After the end of her Thursday shift in the Berkeley dining hall, Annette Tracey leans forward in a chair in the common room and proudly flips through pictures of her home in Dixwell. “This is my back yard… This is my street…” she says, swiping quickly through sunny photos of her red-with-white-trim house on her phone. She leans back, her lipsticked mouth pulling back into a wide smile as she shakes her head, still in disbelief at her good fortune ten years after she bought her home.

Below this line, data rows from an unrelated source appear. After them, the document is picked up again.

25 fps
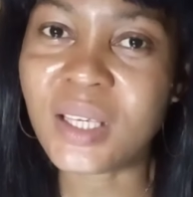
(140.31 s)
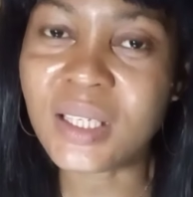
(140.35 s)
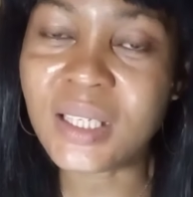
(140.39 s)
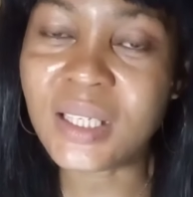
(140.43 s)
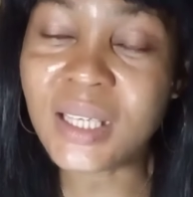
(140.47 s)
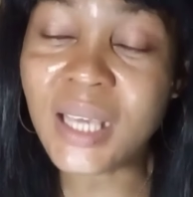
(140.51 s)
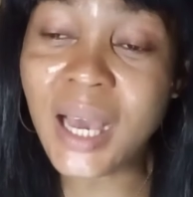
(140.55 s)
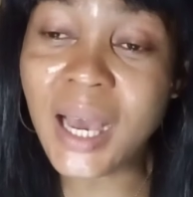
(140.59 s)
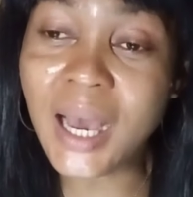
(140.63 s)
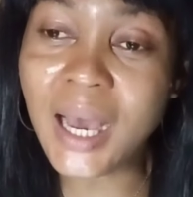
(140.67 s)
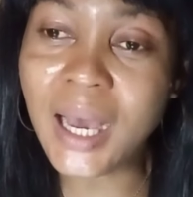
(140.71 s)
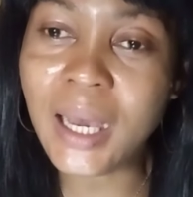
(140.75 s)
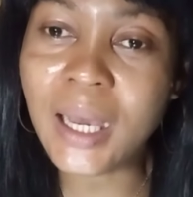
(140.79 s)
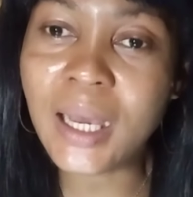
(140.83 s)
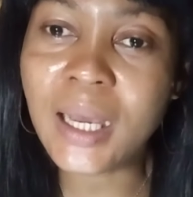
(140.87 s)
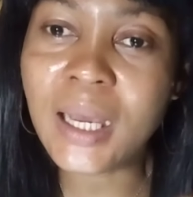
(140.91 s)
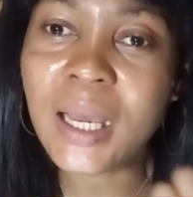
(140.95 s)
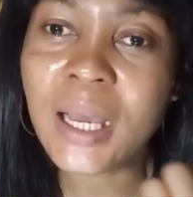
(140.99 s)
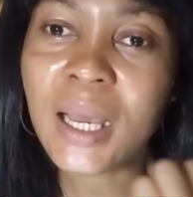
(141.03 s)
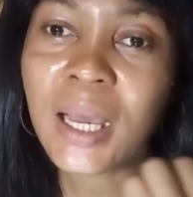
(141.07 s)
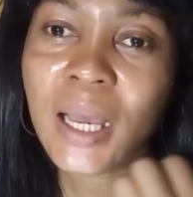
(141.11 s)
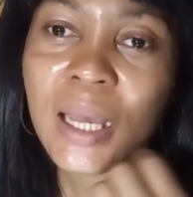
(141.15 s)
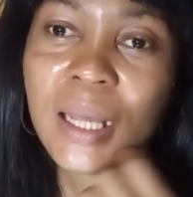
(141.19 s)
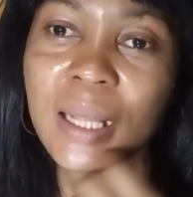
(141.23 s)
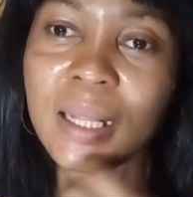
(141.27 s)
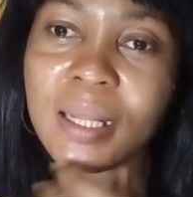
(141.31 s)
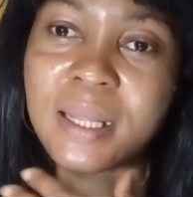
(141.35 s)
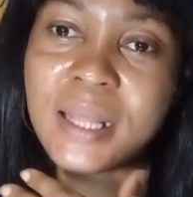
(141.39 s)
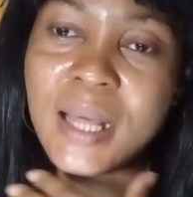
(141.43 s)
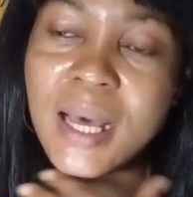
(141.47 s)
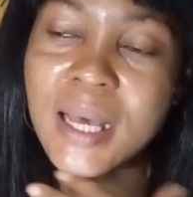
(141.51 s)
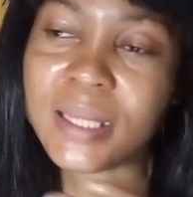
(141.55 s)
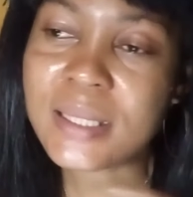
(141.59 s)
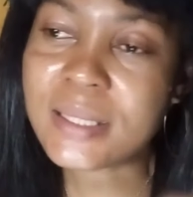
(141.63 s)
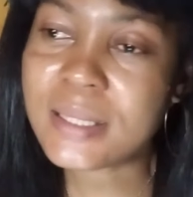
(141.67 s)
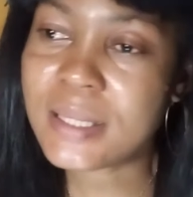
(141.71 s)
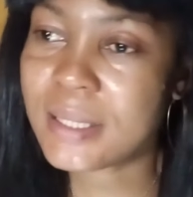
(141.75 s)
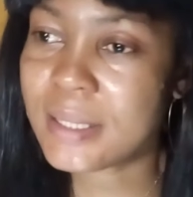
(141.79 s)
yeah,
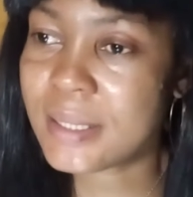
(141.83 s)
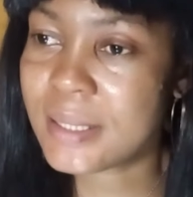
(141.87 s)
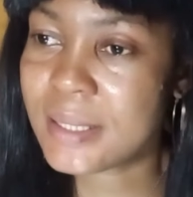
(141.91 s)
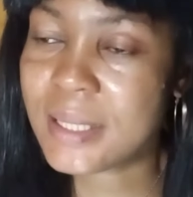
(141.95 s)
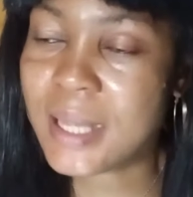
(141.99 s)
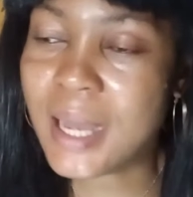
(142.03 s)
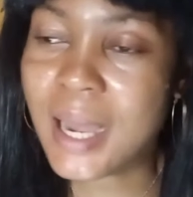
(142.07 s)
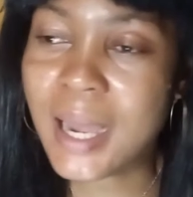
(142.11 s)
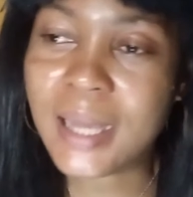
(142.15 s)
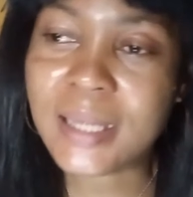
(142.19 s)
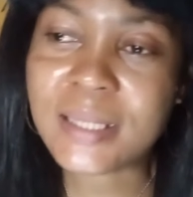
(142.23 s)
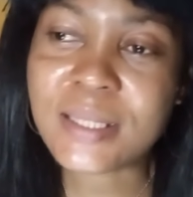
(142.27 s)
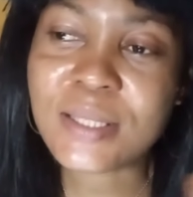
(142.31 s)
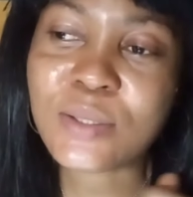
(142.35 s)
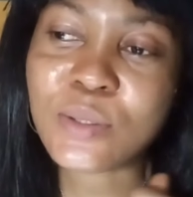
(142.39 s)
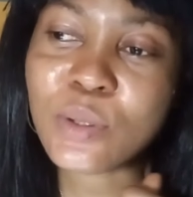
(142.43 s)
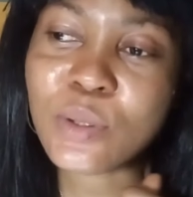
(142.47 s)
that is that.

A happy-ending story like Tracey’s is certainly one of the biggest accomplishments of the Homebuyer Program. Indeed, in the twenty-two years and counting of its existence, the Homebuyer Program has helped more than a thousand Yale employees buy homes and fulfill their “American Dreams,” as Tracey puts it. But the Homebuyer Program is essentially an investment, and as with any investment it is made because the investor plans to get something out of it.
Morand concludes that one of the many functions of the Homebuyer Program today is “maintaining the momentum that New Haven has built over the last twenty years.” But when it comes to maintaining the momentum of the city’s tremendous comeback since the nineties, it is hard to see how the Homebuyer Program, ill-suited to the city’s current needs in education and employment, could play a big role.